# Question on how many rods you can fish



## HookEmUp (Apr 14, 2012)

Heres what odnr says on the page i went to... 

"Anglers can have two hand-held rods, and six tip-ups at one time"

First, it doesnt mention anything about tip-downs.. Whats the story here? Tip downs hold fishing rods, so it would seem like a no go, but then i thought about it some more...When they say "only two hand-held rods", they dont say "fishing rods" which made me wonder why they phrase it that way. So do they mean holding two fishing rods in your hands, OR are they referring to anything thats a fishing rod period, whether your holding it or not..? It seems like it wouldnt make a darn difference whether you used 6 tip ups, or 6 deadsticks, 6 tip downs ect... Its the same end result. Bait goes down, and attracts fish.

So i guess what im getting at with this is, im wondering if an unmanned rod is in the same category as a "tip up" according to odnr. Can i fish six rods in holders or tip downs, and also fish my two "in hand" rods?


----------



## huntindoggie22 (Mar 28, 2008)

6 tip ups and two hand held rods regardless if you are holding them or they are in a stand or lying on the ice. 


Posted using Outdoor Hub Campfire


----------



## laynhardwood (Dec 27, 2009)

You can use 6 jaw jacker tip ups that require an ice fishing rod and reel to work which is cool or just 6 regular tip ups and 2 jigging rods for a grand total of 8 presentations there is an old thread on this very topic already


----------



## HookEmUp (Apr 14, 2012)

Well thast some conflicting feedback..

Laynhardwood- So your sure that we can use 6 tip downs (jawjacker), and/or 6 rods in holders, plus the two in our hands?


----------



## Cajunsaugeye (Apr 9, 2013)

It's not and/or,its OR.8 total.

Sent from my VS870 4G using Ohub Campfire mobile app


----------



## laynhardwood (Dec 27, 2009)

I'm not 100% sure I don't use jaw jackets I use polar thermal tip ups but last year was a huge thread on this topic you can't have 6 dead stick rods just sitting there it has to be part of a tip up look the old thread up.I'm sure someone else will put in their .02


----------



## ErieRider (Mar 23, 2010)

Not diverting traffic from the site but on icefishohio.com they have a letter from the odnr boss which clarfies jaw jacker usage. They consider this one tip up. Don't rely on my word. I printed a copy of the letter and keep it in my tackle box in case there is ever an issue. Which in 4 or so years or use there has not been

Sent from my DROID RAZR using Ohub Campfire mobile app


----------



## Jmsteele187 (Dec 22, 2011)

ErieRider said:


> Not diverting traffic from the site but on icefishohio.com they have a letter from the odnr boss which clarfies jaw jacker usage. They consider this one tip up. Don't rely on my word.
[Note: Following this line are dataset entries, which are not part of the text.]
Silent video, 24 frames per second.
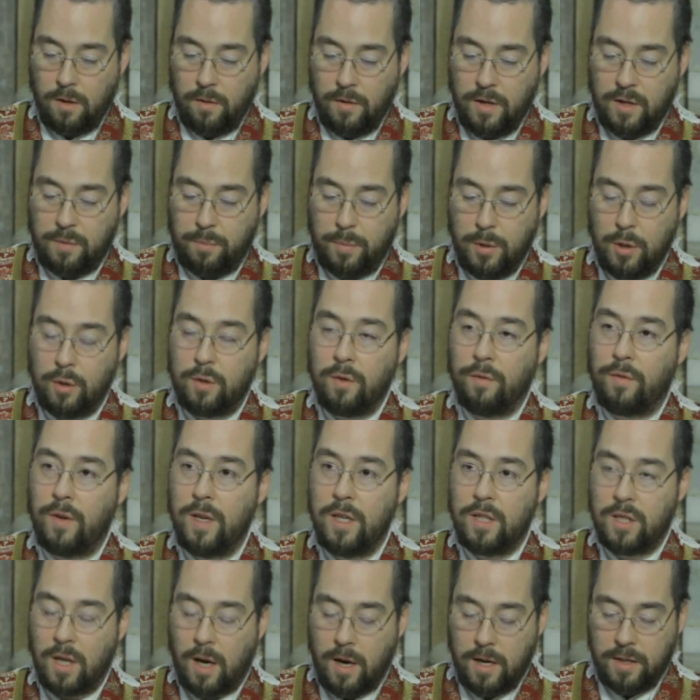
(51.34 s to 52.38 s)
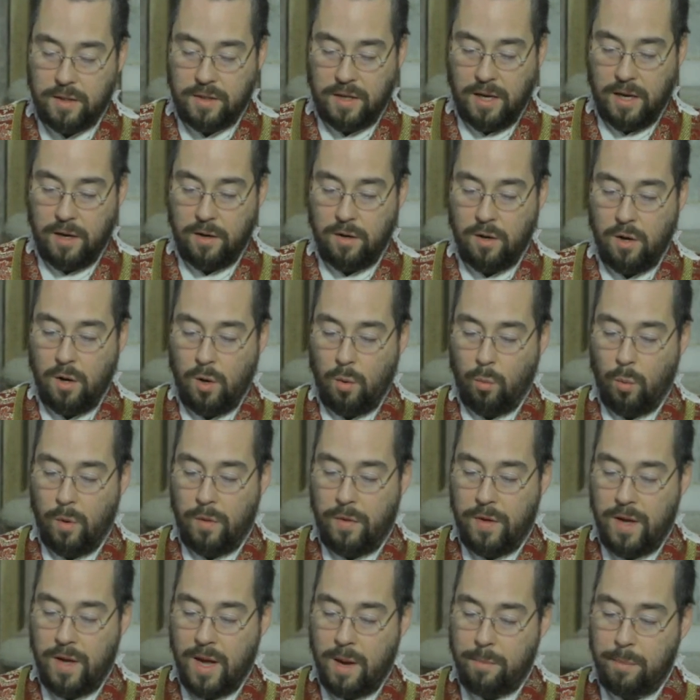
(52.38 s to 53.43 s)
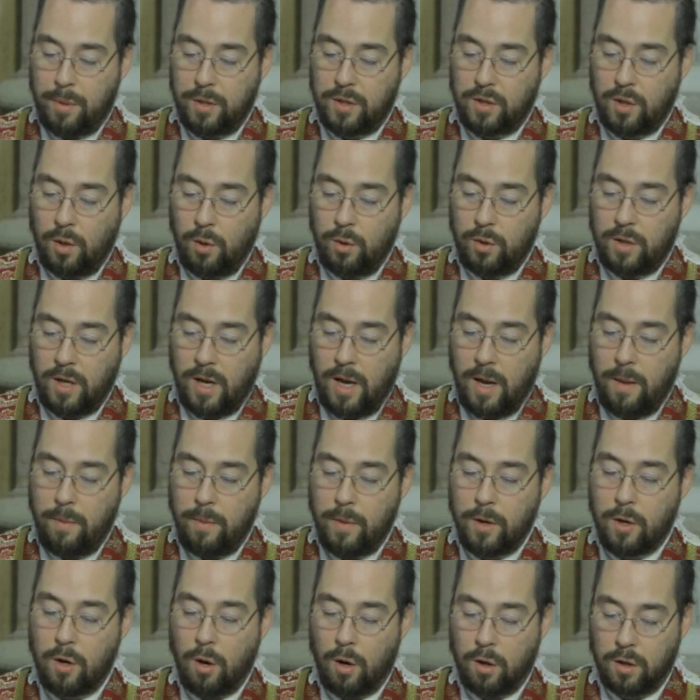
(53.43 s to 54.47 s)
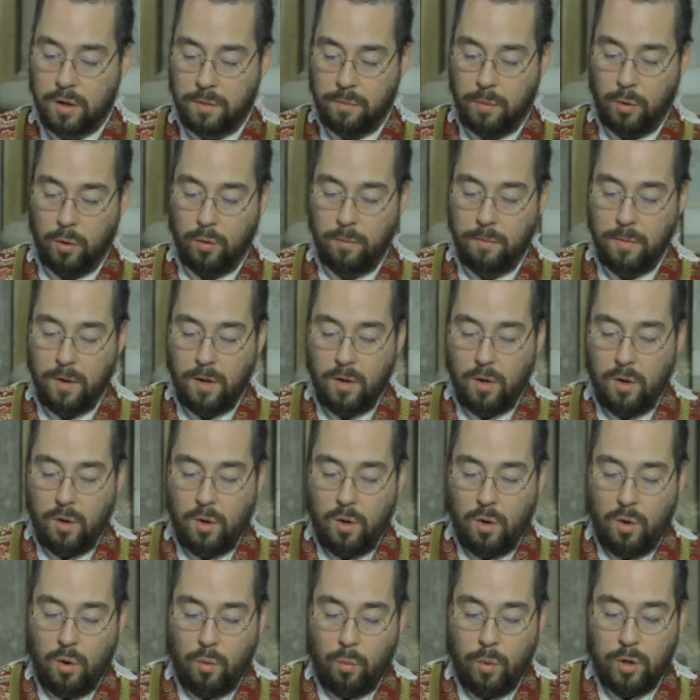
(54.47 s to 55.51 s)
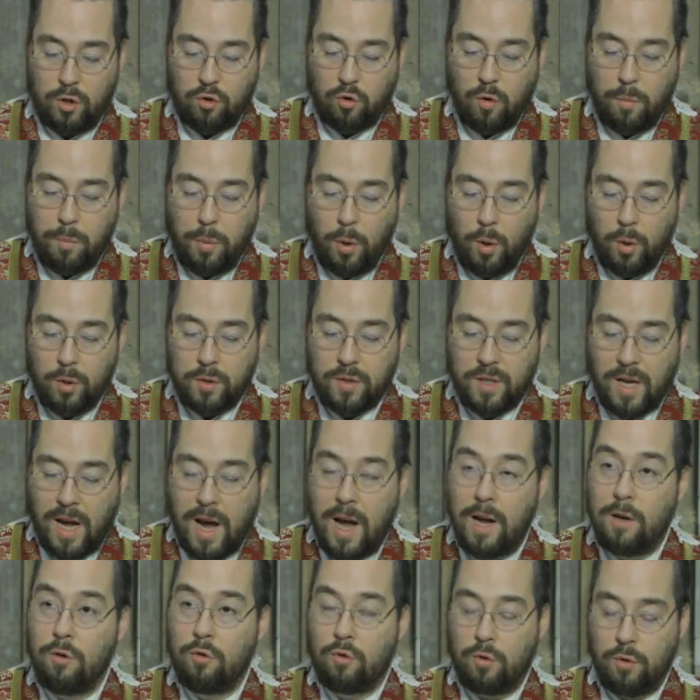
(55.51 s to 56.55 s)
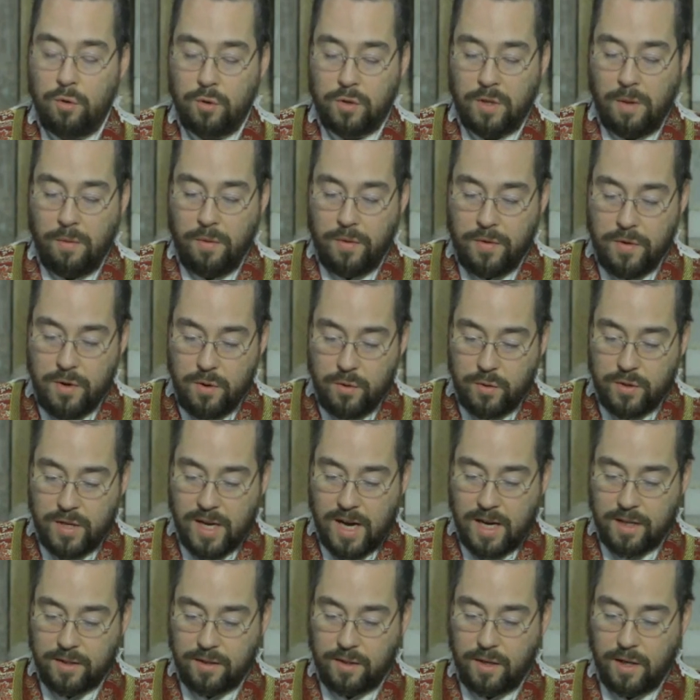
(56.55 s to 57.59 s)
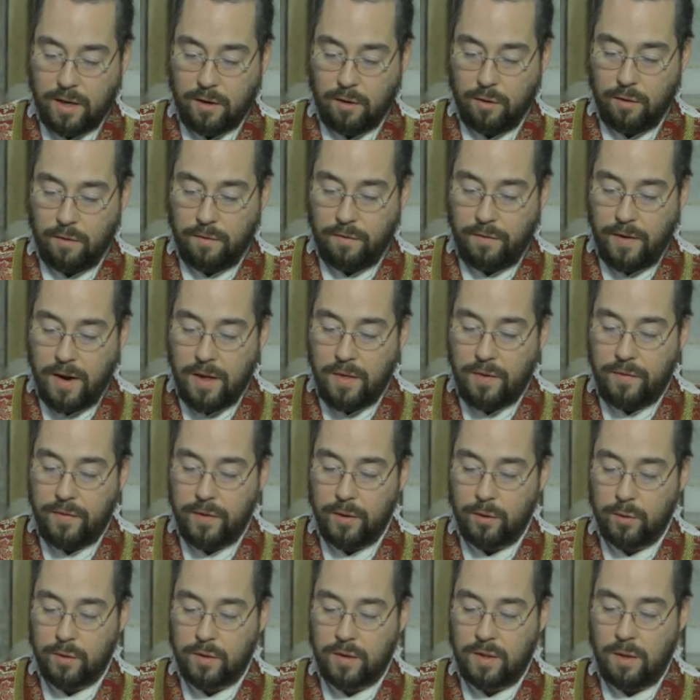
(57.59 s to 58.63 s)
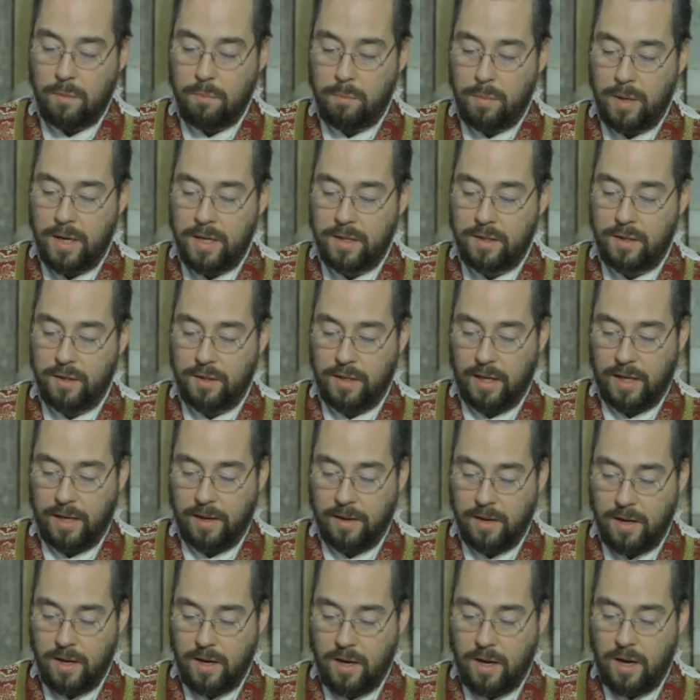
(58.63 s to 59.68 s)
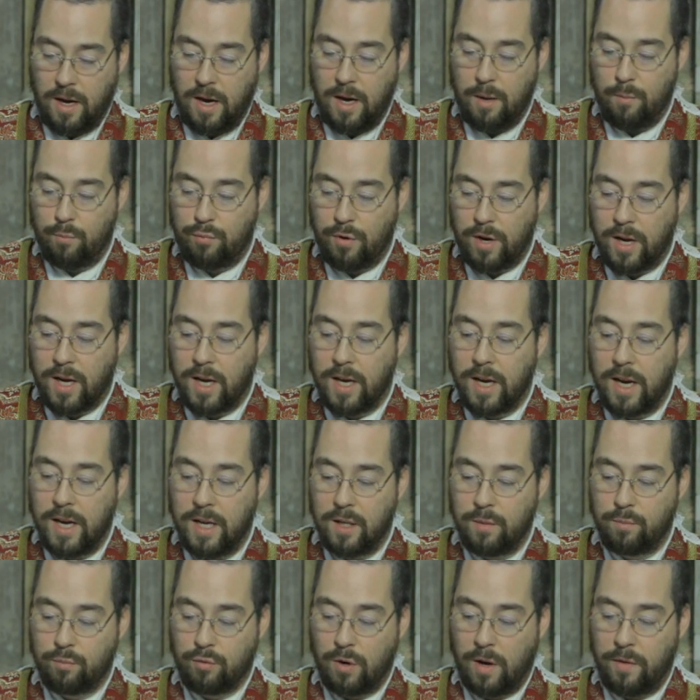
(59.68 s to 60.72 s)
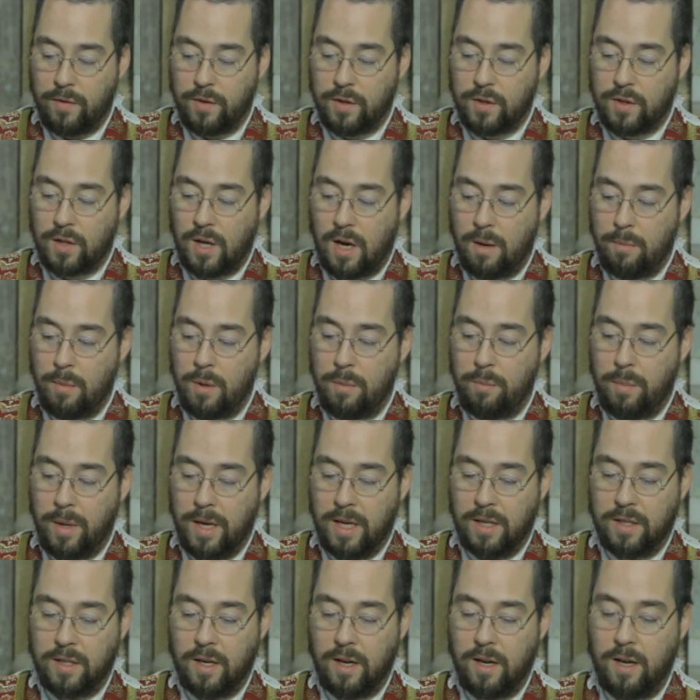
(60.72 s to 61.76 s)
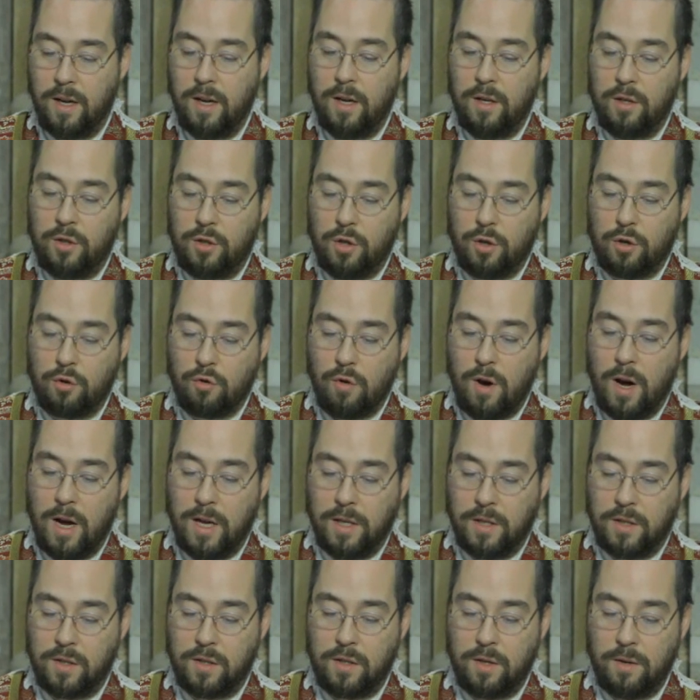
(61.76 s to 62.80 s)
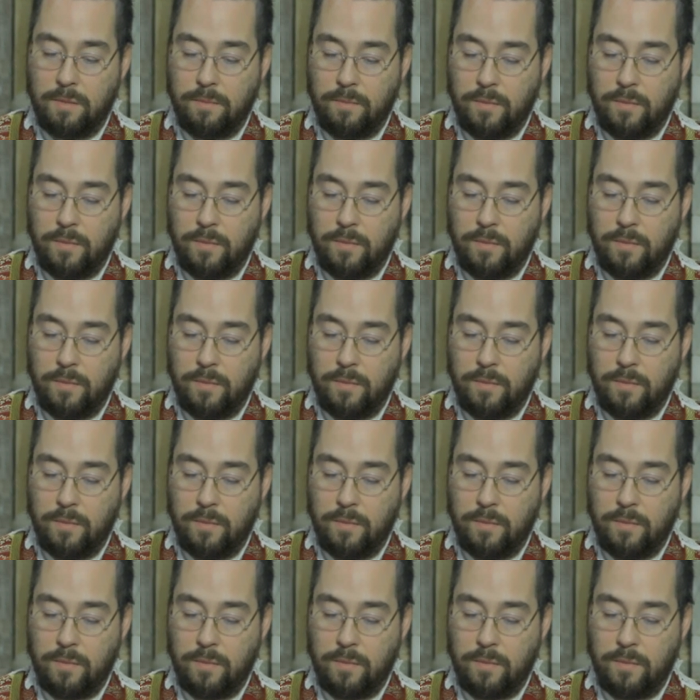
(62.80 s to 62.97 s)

This beautifully ties in with the episode in the Gospel, which reports Andrew's enthusiastic and faith filled simplicity in bringing his brother Simon Peter to Christ.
I printed a copy of the letter and keep it in my tackle box in case there is ever an issue. Which in 4 or so years or use there has not been
> 
> Sent from my DROID RAZR using Ohub Campfire mobile app


Correct, jaw jackets, automatic fishermen and tip downs are all looked at as tip ups. A dead stick in a holder or sitting on a bucket is a handheld rod.


----------



## Jigging Jim (Apr 3, 2010)

Pymatuning is a total of 5 Lines per person. Whatever combination of Devices - as long as they add up to 5 at most per person. Pymatuning is a Pennsylvania owned Lake - and therefore has PA Rules.


----------



## whjr15 (Jun 16, 2005)

Doesn't make much sense to me, really... Just because it's "unmanned" doesn't make it any less of a "rod." By that theory I could have 8 trolling rods, total, since none of them are "manned!" Or is that rule ice-fishing specific?

I don't use tip-ups anyway, just my one rod, so I guess I just never bothered looking into the regs.


----------



## laynhardwood (Dec 27, 2009)

It's ice fishing specific


----------



## HookEmUp (Apr 14, 2012)

Thanks for clearing that up guys. I shouldnt have said and/or. I know its 8 lines total. I just wasnt sure if you could use tip downs, or unmanned rods in holders, or a mix. When they say "hand held" and it sounded to me like they are talking only about your 2 personal rods. Leaving the option for unmanned "non-hand held" rods. Apparently thats not the case unless they are in some type of "device" according to some.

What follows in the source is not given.